Problem requirements => Pictures are to be excluded. Please print only the lines from the one containing "[00:00:23.77 to 00:00:24.83]" through the end of the data, exactly as they appear.

Available data =>
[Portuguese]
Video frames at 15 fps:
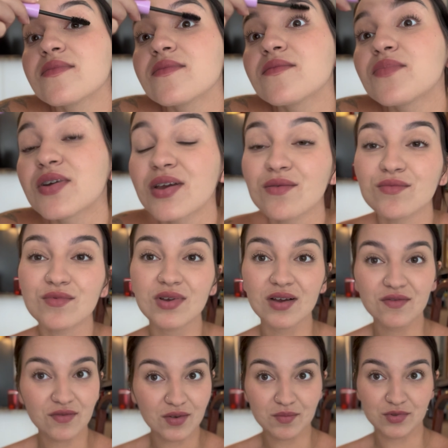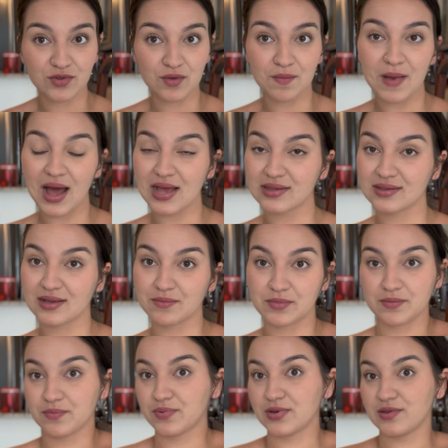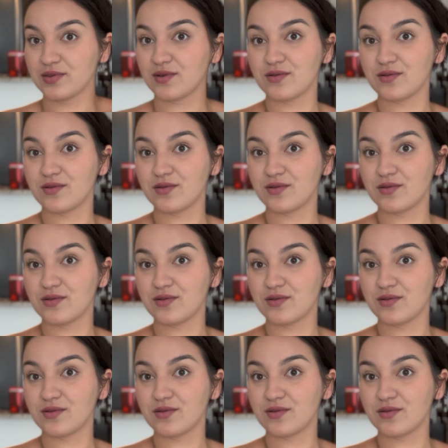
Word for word: Porque eu nunca fui muito básica. Por isso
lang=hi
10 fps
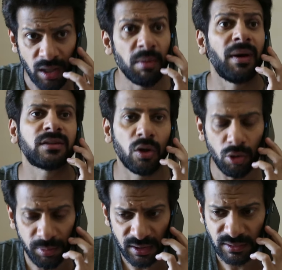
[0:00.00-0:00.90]
नहीं मैं बात
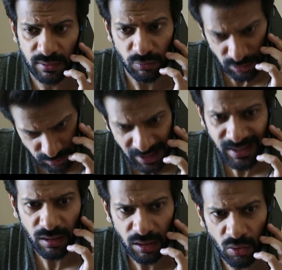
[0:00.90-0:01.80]
करूंगा मीरा से वो
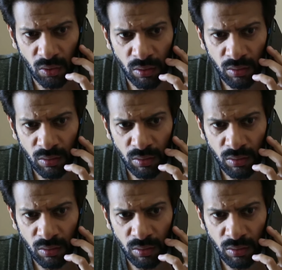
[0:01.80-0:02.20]
समझाएगी नैना को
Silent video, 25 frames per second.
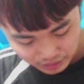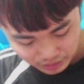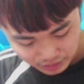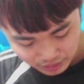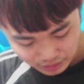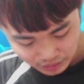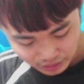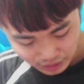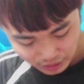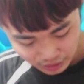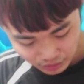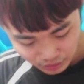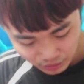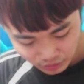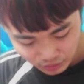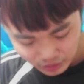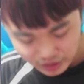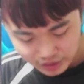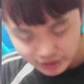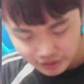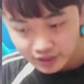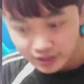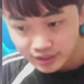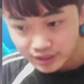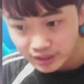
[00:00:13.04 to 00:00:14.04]
后龙科也
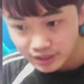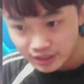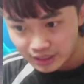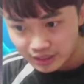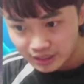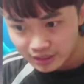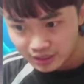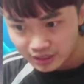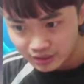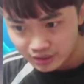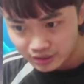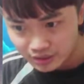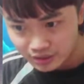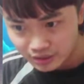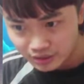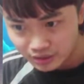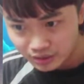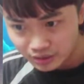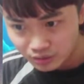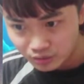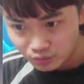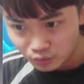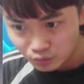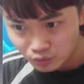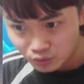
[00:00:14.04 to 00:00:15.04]
是带上自己的
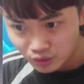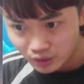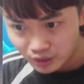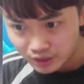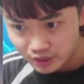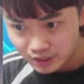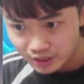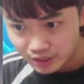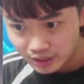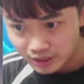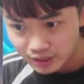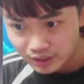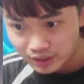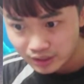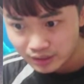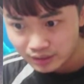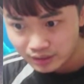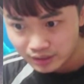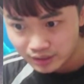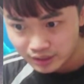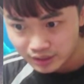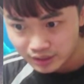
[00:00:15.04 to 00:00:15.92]
武装这样。嗯。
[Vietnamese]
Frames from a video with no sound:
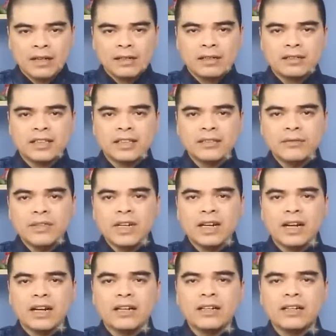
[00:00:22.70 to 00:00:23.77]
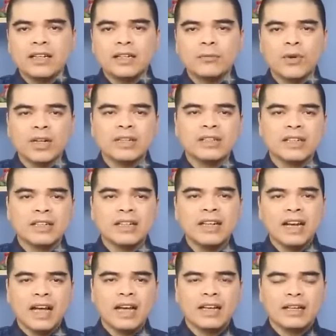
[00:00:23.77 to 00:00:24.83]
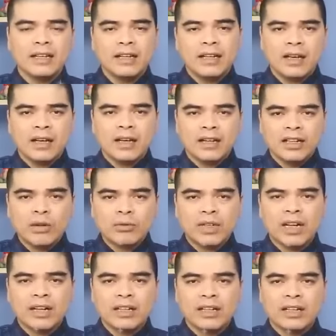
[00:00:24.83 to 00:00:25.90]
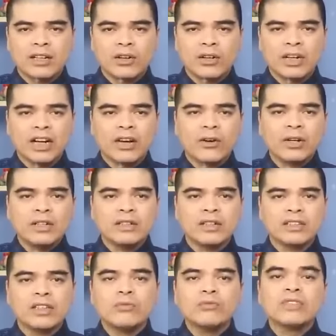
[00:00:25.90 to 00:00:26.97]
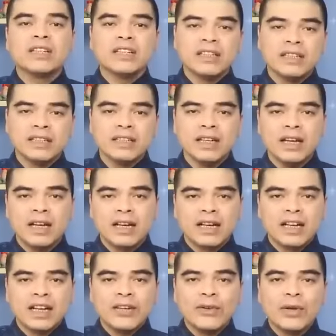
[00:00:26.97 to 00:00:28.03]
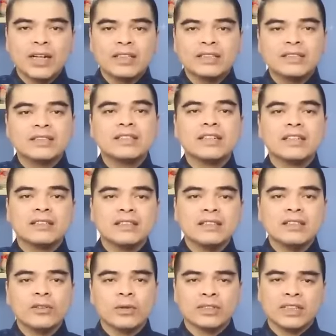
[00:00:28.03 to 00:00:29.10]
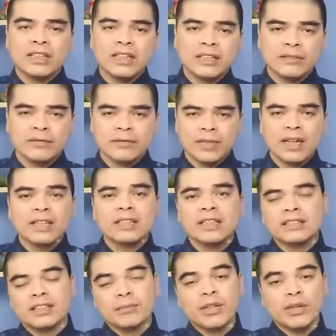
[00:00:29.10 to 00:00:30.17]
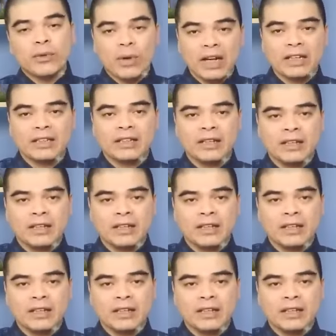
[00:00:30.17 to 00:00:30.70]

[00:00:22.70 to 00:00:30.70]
Cửa chính vừa là nơi mọi người đi lại, đồng thời còn là con đường thông dẫn khí kết nối cái sự riêng tư của gia đình với cái thế giới bên ngoài.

Reply =>
[00:00:23.77 to 00:00:24.83]
[00:00:24.83 to 00:00:25.90]
[00:00:25.90 to 00:00:26.97]
[00:00:26.97 to 00:00:28.03]
[00:00:28.03 to 00:00:29.10]
[00:00:29.10 to 00:00:30.17]
[00:00:30.17 to 00:00:30.70]

[00:00:22.70 to 00:00:30.70]
Cửa chính vừa là nơi mọi người đi lại, đồng thời còn là con đường thông dẫn khí kết nối cái sự riêng tư của gia đình với cái thế giới bên ngoài.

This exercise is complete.